## What you are asked to do
Transcribe every entry word for word. Skip the pictures.

(Stored dataset items)
[Start of section]

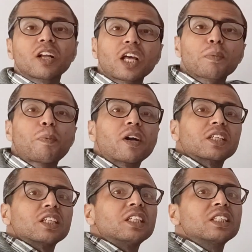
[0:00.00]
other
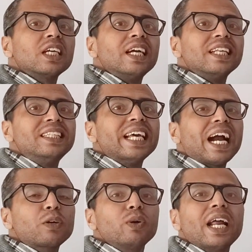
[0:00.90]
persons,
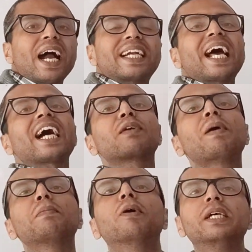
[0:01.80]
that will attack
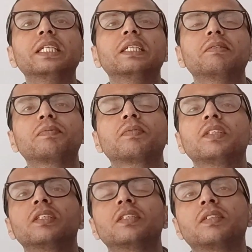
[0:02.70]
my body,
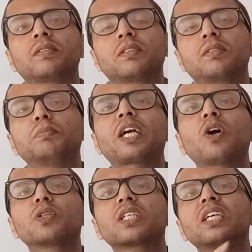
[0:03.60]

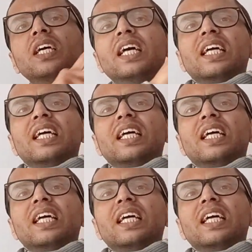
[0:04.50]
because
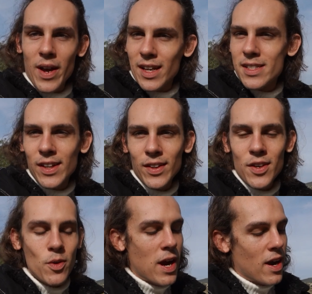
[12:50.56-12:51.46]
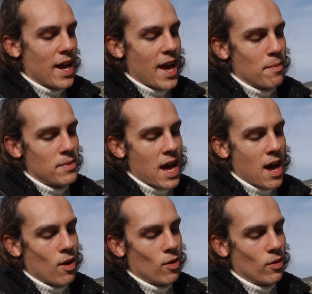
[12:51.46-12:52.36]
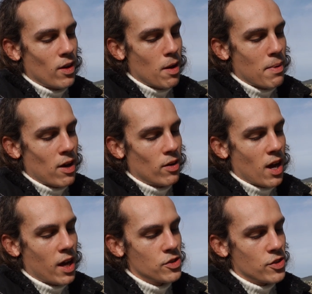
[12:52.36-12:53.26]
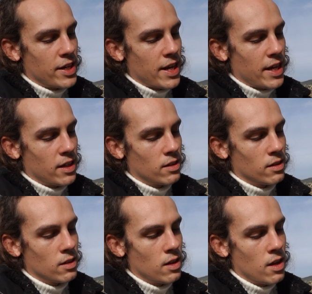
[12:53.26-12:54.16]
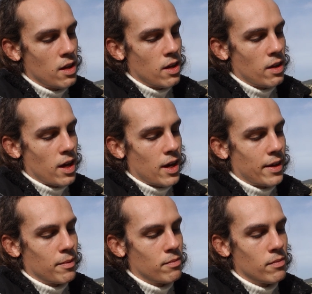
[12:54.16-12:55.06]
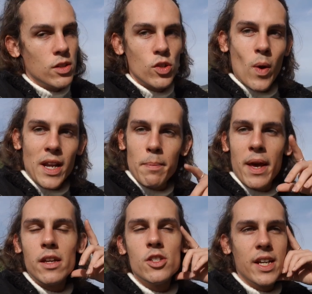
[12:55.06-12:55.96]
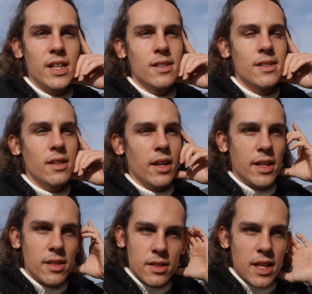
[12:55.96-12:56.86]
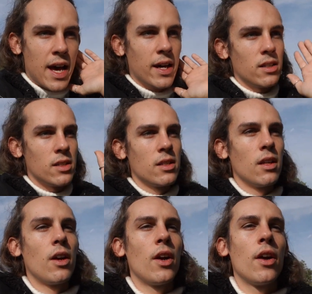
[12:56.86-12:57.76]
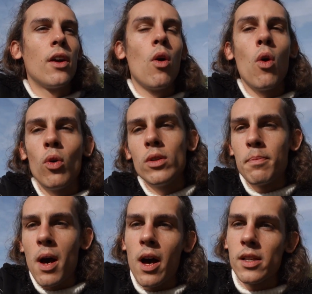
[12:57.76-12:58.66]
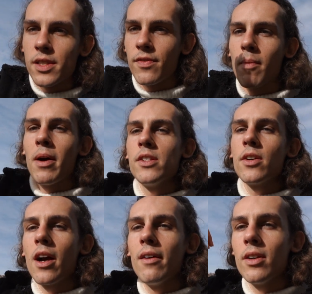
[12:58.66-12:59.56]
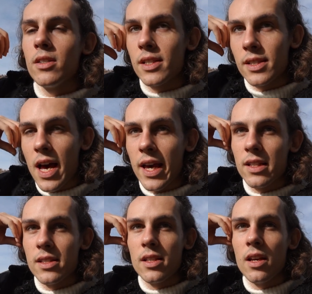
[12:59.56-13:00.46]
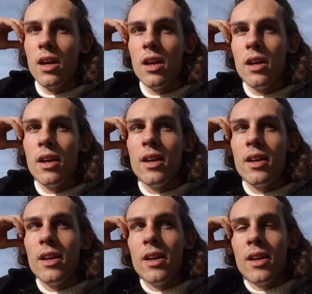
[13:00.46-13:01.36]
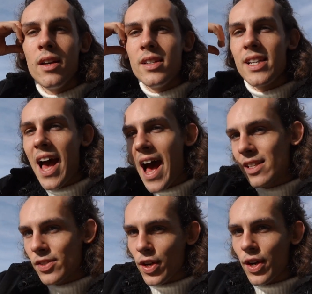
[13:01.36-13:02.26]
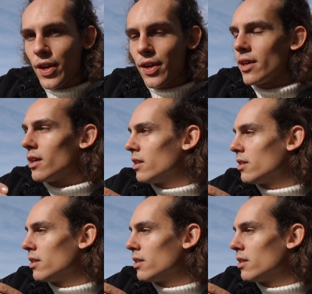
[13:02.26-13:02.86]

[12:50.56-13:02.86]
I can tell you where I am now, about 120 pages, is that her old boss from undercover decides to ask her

[End of section]

## The completed task
[0:00.00]
other
[0:00.90]
persons,
[0:01.80]
that will attack
[0:02.70]
my body,
[0:03.60]

[0:04.50]
because
[12:50.56-12:51.46]
[12:51.46-12:52.36]
[12:52.36-12:53.26]
[12:53.26-12:54.16]
[12:54.16-12:55.06]
[12:55.06-12:55.96]
[12:55.96-12:56.86]
[12:56.86-12:57.76]
[12:57.76-12:58.66]
[12:58.66-12:59.56]
[12:59.56-13:00.46]
[13:00.46-13:01.36]
[13:01.36-13:02.26]
[13:02.26-13:02.86]

[12:50.56-13:02.86]
I can tell you where I am now, about 120 pages, is that her old boss from undercover decides to ask her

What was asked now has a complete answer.